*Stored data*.
- - - - - - -

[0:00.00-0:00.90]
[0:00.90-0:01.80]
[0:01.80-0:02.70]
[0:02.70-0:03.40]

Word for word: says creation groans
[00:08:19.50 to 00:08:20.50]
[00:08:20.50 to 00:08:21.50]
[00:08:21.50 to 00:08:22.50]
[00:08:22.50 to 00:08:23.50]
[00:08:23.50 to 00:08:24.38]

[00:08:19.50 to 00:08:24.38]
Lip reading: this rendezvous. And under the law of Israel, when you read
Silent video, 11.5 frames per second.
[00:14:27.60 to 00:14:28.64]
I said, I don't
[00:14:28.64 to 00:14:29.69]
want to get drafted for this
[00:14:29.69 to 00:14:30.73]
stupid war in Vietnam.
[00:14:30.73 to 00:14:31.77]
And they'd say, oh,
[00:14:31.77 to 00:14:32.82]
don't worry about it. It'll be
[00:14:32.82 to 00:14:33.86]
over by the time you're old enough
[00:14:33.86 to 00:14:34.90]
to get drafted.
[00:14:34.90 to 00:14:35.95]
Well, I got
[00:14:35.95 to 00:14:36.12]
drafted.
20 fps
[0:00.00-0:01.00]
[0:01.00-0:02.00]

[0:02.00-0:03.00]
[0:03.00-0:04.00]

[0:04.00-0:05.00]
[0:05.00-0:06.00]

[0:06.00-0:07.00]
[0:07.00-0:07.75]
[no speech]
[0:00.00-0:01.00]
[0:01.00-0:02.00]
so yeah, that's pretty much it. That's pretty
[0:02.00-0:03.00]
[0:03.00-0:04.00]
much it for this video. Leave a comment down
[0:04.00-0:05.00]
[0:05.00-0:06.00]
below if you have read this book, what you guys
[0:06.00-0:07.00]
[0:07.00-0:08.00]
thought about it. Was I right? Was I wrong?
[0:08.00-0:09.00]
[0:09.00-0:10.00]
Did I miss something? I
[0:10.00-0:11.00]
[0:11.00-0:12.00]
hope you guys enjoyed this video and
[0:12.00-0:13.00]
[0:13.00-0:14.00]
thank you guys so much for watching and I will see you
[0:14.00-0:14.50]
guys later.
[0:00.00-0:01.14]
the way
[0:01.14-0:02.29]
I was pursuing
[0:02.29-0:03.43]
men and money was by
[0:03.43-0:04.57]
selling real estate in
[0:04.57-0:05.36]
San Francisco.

- - - - - - -

*Goal of the exercise*.
Word for word, set down all of the records above.

*Answer section*.
[0:00.00-0:00.90]
[0:00.90-0:01.80]
[0:01.80-0:02.70]
[0:02.70-0:03.40]

Word for word: says creation groans
[00:08:19.50 to 00:08:20.50]
[00:08:20.50 to 00:08:21.50]
[00:08:21.50 to 00:08:22.50]
[00:08:22.50 to 00:08:23.50]
[00:08:23.50 to 00:08:24.38]

[00:08:19.50 to 00:08:24.38]
Lip reading: this rendezvous. And under the law of Israel, when you read
Silent video, 11.5 frames per second.
[00:14:27.60 to 00:14:28.64]
I said, I don't
[00:14:28.64 to 00:14:29.69]
want to get drafted for this
[00:14:29.69 to 00:14:30.73]
stupid war in Vietnam.
[00:14:30.73 to 00:14:31.77]
And they'd say, oh,
[00:14:31.77 to 00:14:32.82]
don't worry about it. It'll be
[00:14:32.82 to 00:14:33.86]
over by the time you're old enough
[00:14:33.86 to 00:14:34.90]
to get drafted.
[00:14:34.90 to 00:14:35.95]
Well, I got
[00:14:35.95 to 00:14:36.12]
drafted.
20 fps
[0:00.00-0:01.00]
[0:01.00-0:02.00]

[0:02.00-0:03.00]
[0:03.00-0:04.00]

[0:04.00-0:05.00]
[0:05.00-0:06.00]

[0:06.00-0:07.00]
[0:07.00-0:07.75]
[no speech]
[0:00.00-0:01.00]
[0:01.00-0:02.00]
so yeah, that's pretty much it. That's pretty
[0:02.00-0:03.00]
[0:03.00-0:04.00]
much it for this video. Leave a comment down
[0:04.00-0:05.00]
[0:05.00-0:06.00]
below if you have read this book, what you guys
[0:06.00-0:07.00]
[0:07.00-0:08.00]
thought about it. Was I right? Was I wrong?
[0:08.00-0:09.00]
[0:09.00-0:10.00]
Did I miss something? I
[0:10.00-0:11.00]
[0:11.00-0:12.00]
hope you guys enjoyed this video and
[0:12.00-0:13.00]
[0:13.00-0:14.00]
thank you guys so much for watching and I will see you
[0:14.00-0:14.50]
guys later.
[0:00.00-0:01.14]
the way
[0:01.14-0:02.29]
I was pursuing
[0:02.29-0:03.43]
men and money was by
[0:03.43-0:04.57]
selling real estate in
[0:04.57-0:05.36]
San Francisco.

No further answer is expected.